Opinion : du Naufrage de l’Opposition à la Poussée Extrémiste

, par  masterEveil , popularité : 11%

En Mauritanie, le verdict des urnes a tiré la sonnette d’alarme dans le pays. Malgré la majorité écrasante réalisée par le parti au pouvoir, Union Pour la République, l’élite mauritanienne est aujourd’hui inquiète par les résultats du parti islamiste Tawassoul, qui devance ses pairs de l’opposition.

Des partis politiques, qui jusque-là se considéraient comme la pierre angulaire de l’opposition, se sont retrouvés en bas de l’échelle en raison d’un mauvais jeu politique récurent.

Le Boycott

Une erreur commise deux fois n’en est plus une, elle devient un choix. C’est dans ce mauvais choix que notre opposition baigne depuis plusieurs décennies. Tout commence en 1992 quand elle cède à la dictature l’ensemble des institutions représentatives, abandonnant ainsi un peuple dont elle était l’unique espoir à cette époque. S’en suivit une kyrielle de fausses manœuvres dont le régime dictatorial de l’époque a largement profité. Heureusement qu’un groupe d’officiers consciencieux et patriotes a mis fin au régime de la gabegie institutionalisée.

L’ère nouvelle qui débute n’a pas inspiré aux leaders de l’opposition l’actualisation de leurs programmes dont les idéaux sont mis en œuvre par le nouveau régime. Ce qui justifie un mouvement migratoire massif et continu vers la majorité.
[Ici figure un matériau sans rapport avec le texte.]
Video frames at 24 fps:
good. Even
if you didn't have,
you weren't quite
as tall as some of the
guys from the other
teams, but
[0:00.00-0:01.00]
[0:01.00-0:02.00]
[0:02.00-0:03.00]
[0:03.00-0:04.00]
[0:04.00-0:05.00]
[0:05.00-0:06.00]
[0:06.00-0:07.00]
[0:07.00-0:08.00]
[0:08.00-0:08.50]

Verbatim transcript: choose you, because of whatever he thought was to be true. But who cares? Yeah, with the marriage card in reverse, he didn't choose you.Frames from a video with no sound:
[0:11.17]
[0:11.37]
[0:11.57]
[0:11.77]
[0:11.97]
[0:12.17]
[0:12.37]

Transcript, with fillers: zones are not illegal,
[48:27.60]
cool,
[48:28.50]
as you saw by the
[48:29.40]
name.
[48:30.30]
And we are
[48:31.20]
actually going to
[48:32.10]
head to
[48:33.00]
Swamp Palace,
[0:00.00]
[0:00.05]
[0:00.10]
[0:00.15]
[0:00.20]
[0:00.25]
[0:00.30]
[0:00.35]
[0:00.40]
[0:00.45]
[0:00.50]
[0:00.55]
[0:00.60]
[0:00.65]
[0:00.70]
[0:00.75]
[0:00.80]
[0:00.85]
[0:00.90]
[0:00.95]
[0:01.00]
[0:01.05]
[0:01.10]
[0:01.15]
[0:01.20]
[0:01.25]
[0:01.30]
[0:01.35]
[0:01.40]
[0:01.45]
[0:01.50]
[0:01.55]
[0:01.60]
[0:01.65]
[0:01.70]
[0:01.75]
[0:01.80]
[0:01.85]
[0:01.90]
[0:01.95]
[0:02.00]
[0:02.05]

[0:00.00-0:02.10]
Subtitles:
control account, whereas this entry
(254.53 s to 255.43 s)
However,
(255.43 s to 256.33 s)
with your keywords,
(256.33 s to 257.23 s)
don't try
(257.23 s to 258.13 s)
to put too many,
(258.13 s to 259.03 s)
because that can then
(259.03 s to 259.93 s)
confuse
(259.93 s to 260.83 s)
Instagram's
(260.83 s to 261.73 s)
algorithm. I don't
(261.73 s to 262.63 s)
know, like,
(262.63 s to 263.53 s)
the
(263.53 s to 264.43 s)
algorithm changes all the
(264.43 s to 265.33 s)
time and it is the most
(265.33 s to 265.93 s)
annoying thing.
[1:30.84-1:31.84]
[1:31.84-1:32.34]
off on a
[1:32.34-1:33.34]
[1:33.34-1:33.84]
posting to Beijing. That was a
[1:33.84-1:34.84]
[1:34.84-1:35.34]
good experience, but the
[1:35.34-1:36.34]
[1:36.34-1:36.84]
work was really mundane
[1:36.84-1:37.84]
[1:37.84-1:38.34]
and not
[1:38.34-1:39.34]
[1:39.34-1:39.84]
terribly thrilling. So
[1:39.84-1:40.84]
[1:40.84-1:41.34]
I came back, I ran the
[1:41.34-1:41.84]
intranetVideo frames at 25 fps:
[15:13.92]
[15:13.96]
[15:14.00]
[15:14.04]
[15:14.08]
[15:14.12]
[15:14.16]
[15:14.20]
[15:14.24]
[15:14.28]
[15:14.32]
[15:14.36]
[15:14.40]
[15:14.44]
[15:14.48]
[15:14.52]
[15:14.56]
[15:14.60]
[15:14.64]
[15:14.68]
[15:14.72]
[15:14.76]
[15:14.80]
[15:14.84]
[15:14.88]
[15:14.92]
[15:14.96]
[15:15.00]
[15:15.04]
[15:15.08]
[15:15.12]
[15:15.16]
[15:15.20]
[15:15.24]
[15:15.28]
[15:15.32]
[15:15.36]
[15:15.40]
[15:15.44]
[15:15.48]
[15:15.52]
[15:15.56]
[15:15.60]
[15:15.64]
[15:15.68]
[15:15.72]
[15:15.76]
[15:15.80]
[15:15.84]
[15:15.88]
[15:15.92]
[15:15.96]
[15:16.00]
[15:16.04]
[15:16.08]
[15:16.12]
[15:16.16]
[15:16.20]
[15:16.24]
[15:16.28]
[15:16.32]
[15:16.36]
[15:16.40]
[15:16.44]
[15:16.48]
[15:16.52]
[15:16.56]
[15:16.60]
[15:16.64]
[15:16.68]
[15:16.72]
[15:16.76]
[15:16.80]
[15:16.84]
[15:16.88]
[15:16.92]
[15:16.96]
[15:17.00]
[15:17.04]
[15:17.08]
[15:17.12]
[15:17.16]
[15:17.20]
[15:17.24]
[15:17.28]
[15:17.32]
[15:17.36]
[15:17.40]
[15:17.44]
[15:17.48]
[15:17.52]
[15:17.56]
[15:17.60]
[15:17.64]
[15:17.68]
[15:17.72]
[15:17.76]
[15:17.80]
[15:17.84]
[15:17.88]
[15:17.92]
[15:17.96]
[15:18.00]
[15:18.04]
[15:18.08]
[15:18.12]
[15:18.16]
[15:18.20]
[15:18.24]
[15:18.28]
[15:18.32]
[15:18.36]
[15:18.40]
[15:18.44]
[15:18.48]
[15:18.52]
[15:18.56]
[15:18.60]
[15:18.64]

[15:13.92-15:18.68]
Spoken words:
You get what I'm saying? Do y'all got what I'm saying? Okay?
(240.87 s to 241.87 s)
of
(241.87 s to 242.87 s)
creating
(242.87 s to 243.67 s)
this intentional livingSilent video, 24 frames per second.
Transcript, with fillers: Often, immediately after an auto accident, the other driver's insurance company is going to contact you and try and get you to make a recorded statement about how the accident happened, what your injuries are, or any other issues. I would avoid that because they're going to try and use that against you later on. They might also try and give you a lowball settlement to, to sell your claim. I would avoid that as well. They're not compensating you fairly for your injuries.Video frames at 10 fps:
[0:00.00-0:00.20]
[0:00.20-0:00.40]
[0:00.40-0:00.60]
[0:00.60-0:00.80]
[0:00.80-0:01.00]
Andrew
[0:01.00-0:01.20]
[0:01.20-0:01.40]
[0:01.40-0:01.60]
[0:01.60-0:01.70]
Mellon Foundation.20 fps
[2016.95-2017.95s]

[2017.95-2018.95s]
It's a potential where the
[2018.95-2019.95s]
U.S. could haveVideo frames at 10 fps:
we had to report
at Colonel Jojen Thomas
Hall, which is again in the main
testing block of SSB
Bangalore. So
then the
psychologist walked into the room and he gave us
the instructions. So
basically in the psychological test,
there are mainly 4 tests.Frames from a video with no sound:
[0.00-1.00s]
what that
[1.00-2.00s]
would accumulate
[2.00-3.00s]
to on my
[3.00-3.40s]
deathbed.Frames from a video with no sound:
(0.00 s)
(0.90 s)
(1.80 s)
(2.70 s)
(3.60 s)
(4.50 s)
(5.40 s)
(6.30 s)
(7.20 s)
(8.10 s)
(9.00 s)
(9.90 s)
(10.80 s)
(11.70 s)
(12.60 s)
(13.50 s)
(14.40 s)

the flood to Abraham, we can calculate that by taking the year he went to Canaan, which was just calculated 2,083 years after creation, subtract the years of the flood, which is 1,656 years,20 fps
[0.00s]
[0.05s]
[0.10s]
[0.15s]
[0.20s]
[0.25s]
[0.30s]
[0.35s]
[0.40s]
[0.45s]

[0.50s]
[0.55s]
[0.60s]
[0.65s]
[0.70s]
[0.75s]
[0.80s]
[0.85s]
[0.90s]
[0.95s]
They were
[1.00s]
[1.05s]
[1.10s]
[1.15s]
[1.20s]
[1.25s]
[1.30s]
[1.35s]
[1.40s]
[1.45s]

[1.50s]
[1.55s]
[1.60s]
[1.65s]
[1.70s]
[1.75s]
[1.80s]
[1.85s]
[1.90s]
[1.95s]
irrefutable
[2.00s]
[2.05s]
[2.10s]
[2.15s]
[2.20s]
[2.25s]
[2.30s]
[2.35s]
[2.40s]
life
L’élite, qui hier réclamait un véritable État de droit où la liberté et la sécurité vont de pair, a abandonné les partis de l’opposition et s’est livré à la construction de la Mauritanie Nouvelle, tant attendue.

Quant à eux, nos chers leaders opposants entourés de nouveaux amis nostalgiques du système de la corruption, ont continué à verser dans les mauvais stratagèmes, la crispation et l’égoïsme aiguë ; laissant le champ libre aux obscurantistes.

Tawassoul qui fait de la religion une monture politique, n’a pas raté l’occasion en 2013 en poussant l’opposition à boycotter le scrutin, pour y participer tout seul. Un coup dur que l’opposition s’est promise de corriger en 2018, mais trop tard : le RFD du président Ahmed Ould Daddah, autrefois meneur de jeu à l’opposition, n’arrive pas à faire le quart des résultats de Tawassoul aux législatives ; les municipales, n’en parlons même pas.

Le Danger

Fort des financements extérieurs et des branches multisectorielles auxquelles nous reviendrons plus tard, les islamistes ont largement profité du morcellement de l’opposition historique et de la coupure que celle-ci a créé avec ses bases, ou ce qui en reste.

Ils ont ainsi conquis l’institution de l’opposition démocratique, eux qui n’ont aucune notion de démocratie et essayent d’en tirer profit pour l’atteinte d’un objectif transfrontalier. L’exemple de Bassiknou en 2006 est à cet égard édifiant, le candidat islamiste doublement malheureux a enjambé la frontière pour diriger une qatiba d’AQMI. Ceci nous donne une idée claire et effrayante sur l’idéologie de cette formation islamiste dans la forme, terroriste dans le fond.

Un petit tour d’horizon dans la sous-région et dans le monde arabe, justifie la multiplication des appels de l’élite mauritanienne pour l’extraction de la tumeur tant que c’est encore possible.